И опять Анатолию Кони: «Я с умилением смотрю на тех сокрушённых духом и раздавленных жизнью старичков и старушек, которые, гнездясь по стенкам в церквах или в своих каморках перед лампадкой, тихо и безропотно несут своё иго, видят в жизни и над жизнью только крест и Евангелие, одному этому верят и на одно надеются. Это глупые и блаженные,– говорят мудрецы-мыслители… Нет, это те, которым открыто то, что скрыто от умных и разумных».
В своих опубликованных воспоминаниях о Гончарове (который, кстати, высоко отзывался о литературном даровании молодого друга) Кони приводит это письмо как свидетельство завидного духовного смирения и того глубинного спокойствия, которое теперь всё сильнее, полновластнее овладевало всем существом писателя.
Во время одной из встреч с Софьей Никитенко Иван Александрович доверил ей на сбережение сохранённую часть своего архива, в том числе рукопись «Необыкновенной истории».

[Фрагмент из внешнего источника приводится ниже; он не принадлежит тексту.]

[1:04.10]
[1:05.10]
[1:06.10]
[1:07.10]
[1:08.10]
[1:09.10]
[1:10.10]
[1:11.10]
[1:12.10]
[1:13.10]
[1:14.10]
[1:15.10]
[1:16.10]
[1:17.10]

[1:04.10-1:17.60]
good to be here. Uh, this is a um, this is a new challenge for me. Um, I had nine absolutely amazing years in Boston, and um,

Держать в руке перо ему теперь совсем невмочь. Но сознанием овладевают всё новые и новые литературные заботы. Так появляются очерк «Месяц май в Петербурге», юмористический рассказ «Уха». А за несколько недель до смерти еще рассказ – «Превратность судьбы». Слог повествования лёгок, ясен, ни одной лишней детали. Более пятидесяти лет прошло, как услыхал он сюжет, легший в основу рассказа,– историю о злоключениях русского офицера, не имеющего достаточных средств к существованию, но в конце концов щедро вознаграждённого судьбой. История эта до такой степени отстоялась у него в памяти, что теперь вылилась на бумагу как бы сама собой, уже независимо от его умения, его воли, от него самого.

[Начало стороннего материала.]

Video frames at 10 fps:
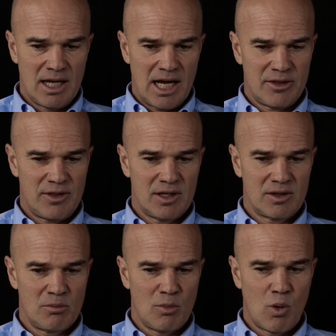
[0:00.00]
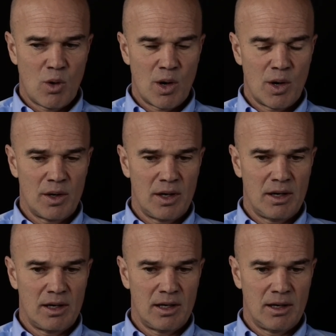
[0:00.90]
I think the more,
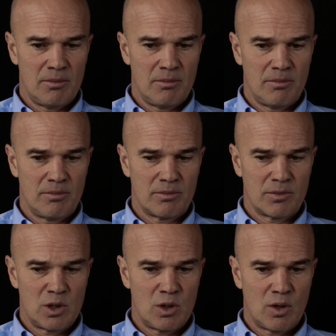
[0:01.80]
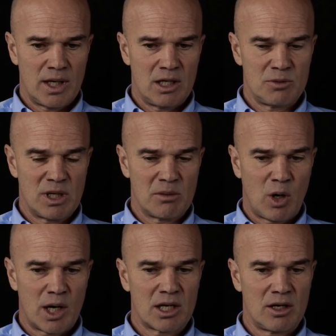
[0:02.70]
you know, it is being
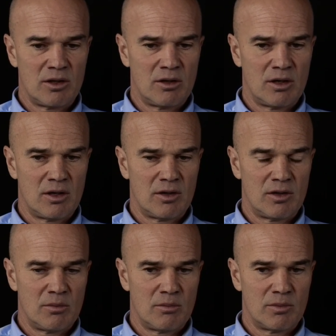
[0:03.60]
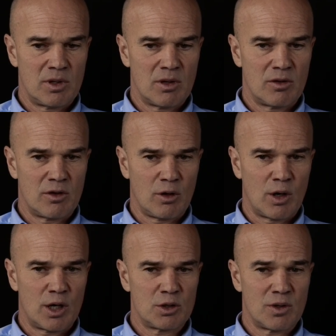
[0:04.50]
marketed, the
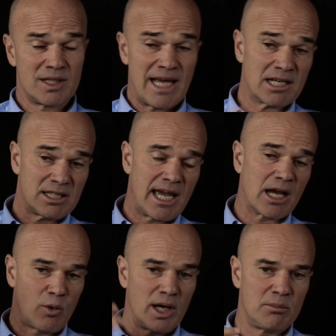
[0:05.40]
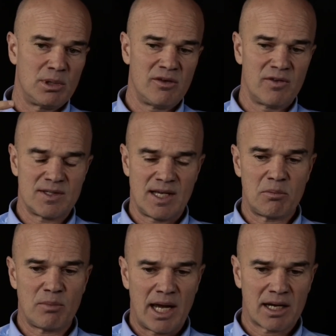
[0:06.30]
larger. It's actually had quite a bit of a
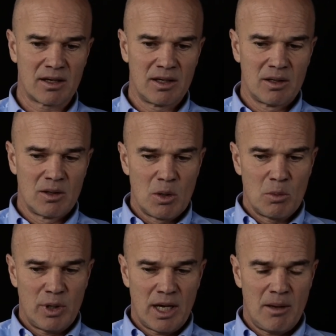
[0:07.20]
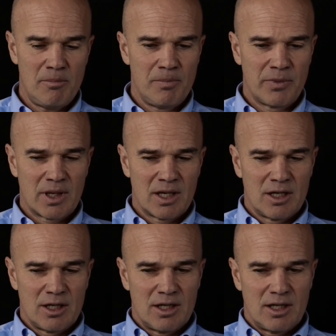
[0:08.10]
setback. But
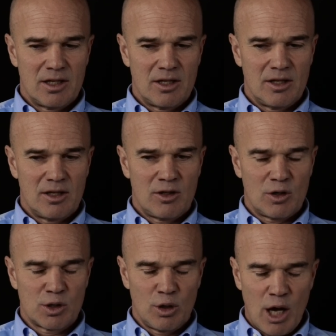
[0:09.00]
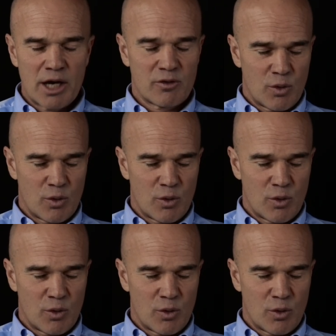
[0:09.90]
there's a lot of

Уже давным-давно писательство стало как бы частью его жизненной плоти, такой же необходимейшей потребностью существования, как потребность есть, пить, дышать. Потребность выразить, выразиться, доведенная до совершенства жажда воплощения слов, событий, зримое присутствие которых увеличивает в мире силу добра. Даже когда уже не мог писать, а мог только говорить, он говорил о себе не всё подряд, но только то, что из великого множества слов, мыслей и образов отобрал в нём для дальнейшей жизни мудрый и взыскательный художник.
На восьмидесятом своем году, осенью 1891 года, он слёг от воспаления лёгких, и перемочь эту болезнь оказалось ему уже не по силам. «Я посетил его за день до его смерти,– сообщает А.Ф. Кони,– и при выражении мною надежды, что он ещё поправится, он посмотрел на меня уцелевшим глазом, в котором ещё мерцала и вспыхивала жизнь, и сказал твёрдым голосом: Нет, я умру! Сегодня ночью я видел Христа, и Он меня простил…»
* * *
…По весне ветер пригонит с Балтики ослепительные охапки облаков, они летят над Невой и каналами, над куполами и шпилями, над тихой узенькой Моховой, летят за окраины, над весенней землёй, освежая её стремительными тенями,– над лесами и пашнями, над взблесками озёр и речек, над Валдаем, мимо громадной ребрастой Москвы,– туда, к Волге, к её острым зеркальным вспышкам, к лугам бескрайним, к играющим в оврагах снеготалам, к обрыву и роще за обрывом, к незабвенному Венцу, к горизонтам, тонущим в мареве, будто в морях ласковых,– всё летят, летят и летят, радуясь свету и воле.